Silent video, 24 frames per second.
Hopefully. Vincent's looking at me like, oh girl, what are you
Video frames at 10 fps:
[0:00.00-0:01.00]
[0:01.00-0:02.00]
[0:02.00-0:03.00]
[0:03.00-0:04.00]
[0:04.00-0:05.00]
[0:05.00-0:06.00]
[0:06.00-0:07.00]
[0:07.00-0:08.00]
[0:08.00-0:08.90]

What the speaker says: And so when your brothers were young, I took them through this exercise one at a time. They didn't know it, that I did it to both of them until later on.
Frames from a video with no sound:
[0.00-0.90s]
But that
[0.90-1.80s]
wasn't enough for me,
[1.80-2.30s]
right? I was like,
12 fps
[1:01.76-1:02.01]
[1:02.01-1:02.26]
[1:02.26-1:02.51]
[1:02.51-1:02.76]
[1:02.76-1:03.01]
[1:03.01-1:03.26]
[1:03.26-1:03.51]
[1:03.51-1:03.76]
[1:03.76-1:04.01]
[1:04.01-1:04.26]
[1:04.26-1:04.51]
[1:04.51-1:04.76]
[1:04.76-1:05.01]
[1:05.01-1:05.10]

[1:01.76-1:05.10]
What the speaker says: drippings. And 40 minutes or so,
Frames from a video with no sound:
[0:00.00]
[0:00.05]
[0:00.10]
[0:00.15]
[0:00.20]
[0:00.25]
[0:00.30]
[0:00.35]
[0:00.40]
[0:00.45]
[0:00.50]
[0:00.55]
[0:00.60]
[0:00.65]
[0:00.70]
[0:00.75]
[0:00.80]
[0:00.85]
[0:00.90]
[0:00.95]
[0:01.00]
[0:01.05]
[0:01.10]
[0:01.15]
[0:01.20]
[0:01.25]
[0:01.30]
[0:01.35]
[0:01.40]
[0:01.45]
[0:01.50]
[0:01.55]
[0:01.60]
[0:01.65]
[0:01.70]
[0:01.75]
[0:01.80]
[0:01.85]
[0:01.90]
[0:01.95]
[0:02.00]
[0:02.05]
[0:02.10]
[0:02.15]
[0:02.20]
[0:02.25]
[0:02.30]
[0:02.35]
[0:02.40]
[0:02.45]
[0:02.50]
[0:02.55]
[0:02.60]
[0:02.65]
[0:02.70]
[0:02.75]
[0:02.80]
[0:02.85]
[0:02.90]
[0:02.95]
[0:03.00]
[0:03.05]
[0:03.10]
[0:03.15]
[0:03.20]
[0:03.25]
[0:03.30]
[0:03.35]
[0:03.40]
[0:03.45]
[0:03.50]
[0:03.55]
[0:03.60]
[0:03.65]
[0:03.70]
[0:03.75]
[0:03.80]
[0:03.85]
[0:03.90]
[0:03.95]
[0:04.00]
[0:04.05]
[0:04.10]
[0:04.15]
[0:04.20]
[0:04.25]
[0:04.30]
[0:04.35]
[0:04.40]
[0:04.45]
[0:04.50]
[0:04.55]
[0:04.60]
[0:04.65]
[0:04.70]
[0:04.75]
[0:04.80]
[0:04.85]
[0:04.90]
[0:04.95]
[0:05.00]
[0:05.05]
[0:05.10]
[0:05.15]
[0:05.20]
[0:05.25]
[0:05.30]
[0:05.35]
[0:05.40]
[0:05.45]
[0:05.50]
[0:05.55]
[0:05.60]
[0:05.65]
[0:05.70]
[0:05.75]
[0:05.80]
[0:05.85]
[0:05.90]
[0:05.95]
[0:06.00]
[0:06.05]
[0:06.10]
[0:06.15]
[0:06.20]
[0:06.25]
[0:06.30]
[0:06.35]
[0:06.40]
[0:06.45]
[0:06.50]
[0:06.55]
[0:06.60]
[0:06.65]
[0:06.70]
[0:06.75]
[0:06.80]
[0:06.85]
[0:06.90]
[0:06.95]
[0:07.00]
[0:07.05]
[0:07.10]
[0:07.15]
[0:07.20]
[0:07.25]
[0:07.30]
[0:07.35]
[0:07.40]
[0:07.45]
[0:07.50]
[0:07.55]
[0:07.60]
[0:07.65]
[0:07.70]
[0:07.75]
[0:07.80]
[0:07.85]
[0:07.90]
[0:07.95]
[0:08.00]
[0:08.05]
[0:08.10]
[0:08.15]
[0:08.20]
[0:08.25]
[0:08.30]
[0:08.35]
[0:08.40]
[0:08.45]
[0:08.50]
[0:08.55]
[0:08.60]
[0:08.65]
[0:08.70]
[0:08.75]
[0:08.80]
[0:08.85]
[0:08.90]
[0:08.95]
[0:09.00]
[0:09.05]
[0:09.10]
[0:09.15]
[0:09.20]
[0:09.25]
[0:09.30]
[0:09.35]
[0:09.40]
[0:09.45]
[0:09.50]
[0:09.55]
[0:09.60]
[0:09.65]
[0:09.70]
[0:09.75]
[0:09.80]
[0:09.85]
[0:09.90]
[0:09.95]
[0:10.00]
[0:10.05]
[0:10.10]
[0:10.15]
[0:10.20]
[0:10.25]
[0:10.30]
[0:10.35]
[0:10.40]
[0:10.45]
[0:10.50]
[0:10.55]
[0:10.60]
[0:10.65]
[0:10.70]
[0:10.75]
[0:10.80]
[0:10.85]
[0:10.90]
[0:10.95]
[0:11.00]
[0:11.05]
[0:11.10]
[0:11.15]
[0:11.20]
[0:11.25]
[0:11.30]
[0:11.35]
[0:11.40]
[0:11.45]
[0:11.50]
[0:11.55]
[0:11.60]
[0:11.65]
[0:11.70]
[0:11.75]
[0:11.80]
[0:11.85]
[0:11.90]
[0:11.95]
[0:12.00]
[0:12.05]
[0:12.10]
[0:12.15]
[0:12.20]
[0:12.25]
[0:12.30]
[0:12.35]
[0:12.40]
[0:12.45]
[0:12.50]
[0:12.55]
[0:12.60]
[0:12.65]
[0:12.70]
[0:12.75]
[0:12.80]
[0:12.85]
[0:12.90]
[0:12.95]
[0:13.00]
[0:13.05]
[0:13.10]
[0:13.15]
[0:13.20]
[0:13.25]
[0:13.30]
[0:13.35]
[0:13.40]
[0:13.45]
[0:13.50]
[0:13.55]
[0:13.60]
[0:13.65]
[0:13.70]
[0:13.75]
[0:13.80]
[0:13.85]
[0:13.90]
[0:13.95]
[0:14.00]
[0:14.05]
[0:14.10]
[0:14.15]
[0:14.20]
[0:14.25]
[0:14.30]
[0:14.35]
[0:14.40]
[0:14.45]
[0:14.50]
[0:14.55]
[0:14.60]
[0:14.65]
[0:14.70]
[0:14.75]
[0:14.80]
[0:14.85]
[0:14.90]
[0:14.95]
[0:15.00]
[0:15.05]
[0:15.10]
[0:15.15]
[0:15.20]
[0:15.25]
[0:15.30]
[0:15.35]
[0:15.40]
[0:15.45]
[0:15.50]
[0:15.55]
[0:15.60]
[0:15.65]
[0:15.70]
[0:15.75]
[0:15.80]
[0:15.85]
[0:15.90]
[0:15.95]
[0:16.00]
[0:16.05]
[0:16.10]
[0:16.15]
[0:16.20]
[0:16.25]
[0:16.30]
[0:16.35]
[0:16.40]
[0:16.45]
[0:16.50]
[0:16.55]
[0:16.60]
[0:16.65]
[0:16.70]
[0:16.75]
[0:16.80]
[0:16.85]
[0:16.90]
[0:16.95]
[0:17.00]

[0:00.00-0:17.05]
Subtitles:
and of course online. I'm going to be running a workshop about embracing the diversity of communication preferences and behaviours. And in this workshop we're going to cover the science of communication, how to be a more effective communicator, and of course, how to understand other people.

::::::::::

YOUR INSTRUCTIONS:
Identify each line in the records above containing the word "says"; copy those lines.

SOLUTION FOR THIS TASK:
What the speaker says: And so when your brothers were young, I took them through this exercise one at a time. They didn't know it, that I did it to both of them until later on.
What the speaker says: drippings. And 40 minutes or so,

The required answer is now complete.